Darüber hinaus gibt es die zweite Stufe der befugten Uploads. Diese gibt Ihnen als Behandler die Befugnis, weitere relevante Daten aus der aktuellen oder auch einer früheren Behandlung zu ergänzen, wenn diese für die fortlaufende Versorgung des Patienten wichtig sind. Dies können beispielsweise Diagnosen oder Informationen zur Medikation sein. Für diese beiden ersten Stufen gilt einheitlich: Die Befüllung ist der Regelfall und nur durch einen aktiven Widerspruch des Patienten zu unterlassen.
Eine wichtige Ausnahme bildet die dritte Stufe, die Uploads auf Verlangen. Hierbei handelt es sich um vom Patienten selbst initiierte Wünsche, Dokumente wie den eImpfpass, das eU-Heft oder das eZahnbonusheft in die Akte aufzunehmen. Da der Impuls vom Versicherten ausgeht, ist für diese Daten eine explizite und protokollierte Einwilligung Ihrerseits erforderlich.
Der optimale Workflow im Praxisalltag
Um diesen Prozess im Praxisalltag rechtssicher zu gestalten, hat sich ein Vorgehen in vier Schritten bewährt. Zunächst sollte im Praxisverwaltungssystem (PVS) geprüft werden, ob der Zugriff auf die ePA des Patienten technisch möglich ist. Ist dies der Fall, folgt der entscheidende Schritt der Patienteninformation. Ein kurzes Gespräch ist ideal, insbesondere bei sensiblen Daten wie psychischen Erkrankungen, bei denen aktiv auf das Widerspruchsrecht hingewiesen werden sollte. Um der allgemeinen Informationspflicht effizient nachzukommen, stellt die KBV ein Poster für den Aushang im Wartezimmer zur Verfügung. Dieses kann eine wertvolle Unterstützung sein und ist unter diesem Link abrufbar:
Jeder erklärte Widerspruch oder eine erteilte Einwilligung muss anschließend nachprüfbar in der Behandlungsdokumentation vermerkt werden. Erst danach erfolgt der letzte Schritt: das Einstellen der Daten in die ePA, wobei Ihr PVS diesen Zugriff benutzerbezogen protokollieren sollte.
Wichtige Grenzen: Was die ePA nicht ist
Bei allen neuen Pflichten ist es ebenso wichtig zu verstehen, wo die Grenzen liegen. Es besteht keine Verpflichtung, alte Papierakten zu digitalisieren und nachträglich hochzuladen. Die ePA ergänzt die ärztliche Anamnese und das persönliche Gespräch, sie ersetzt sie jedoch nicht. Sie bleiben als Behandler im Zentrum der Diagnostik und Therapie.

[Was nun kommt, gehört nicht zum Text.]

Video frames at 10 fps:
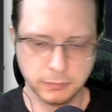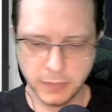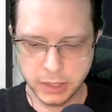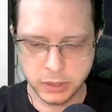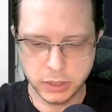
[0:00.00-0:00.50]

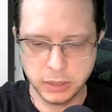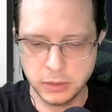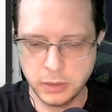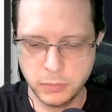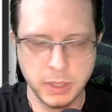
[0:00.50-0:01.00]
Actually,
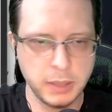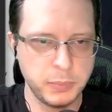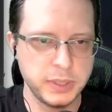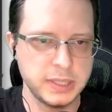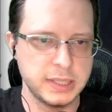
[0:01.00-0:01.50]
no, we're going to
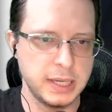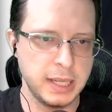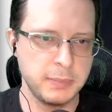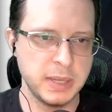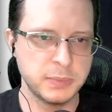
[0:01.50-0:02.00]
put this in.
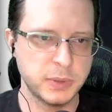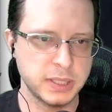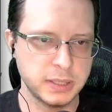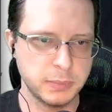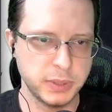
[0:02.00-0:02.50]
It makes more
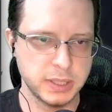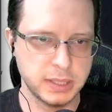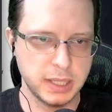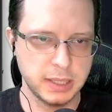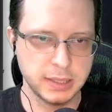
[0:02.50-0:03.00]
sense to put this
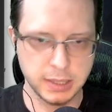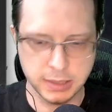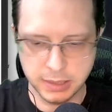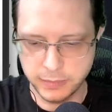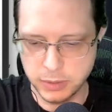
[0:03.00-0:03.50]
in insight
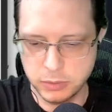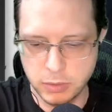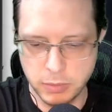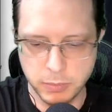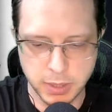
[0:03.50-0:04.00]
instead of in
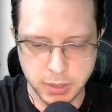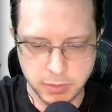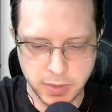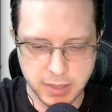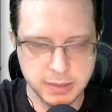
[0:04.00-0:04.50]
control. We're going to do
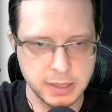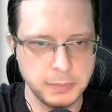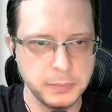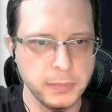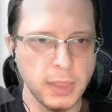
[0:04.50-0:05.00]
that instead.
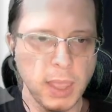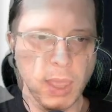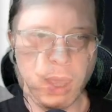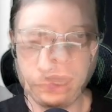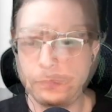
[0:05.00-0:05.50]

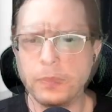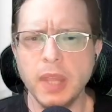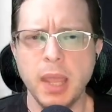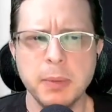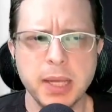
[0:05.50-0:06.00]

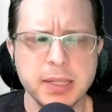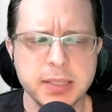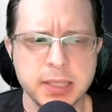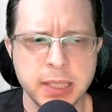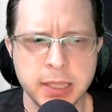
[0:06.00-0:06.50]
I'm kind of
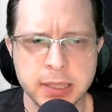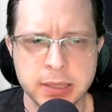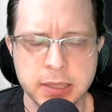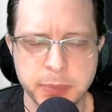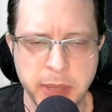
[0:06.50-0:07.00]
seeing
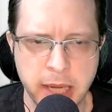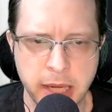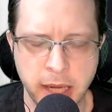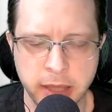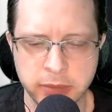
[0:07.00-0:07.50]
this as being
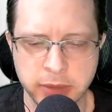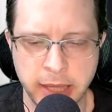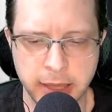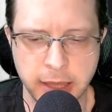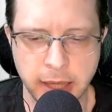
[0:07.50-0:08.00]
kind of like,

Ebenso besteht keine Haftung für das Nicht-Einstellen von Daten, für die keine gesetzliche Pflicht besteht. Die ePA ist ein unterstützendes Werkzeug, das die Versorgung verbessern soll – nicht ein Instrument, das die ärztliche Verantwortung ersetzt oder den Verwaltungsaufwand ins Unermessliche steigert.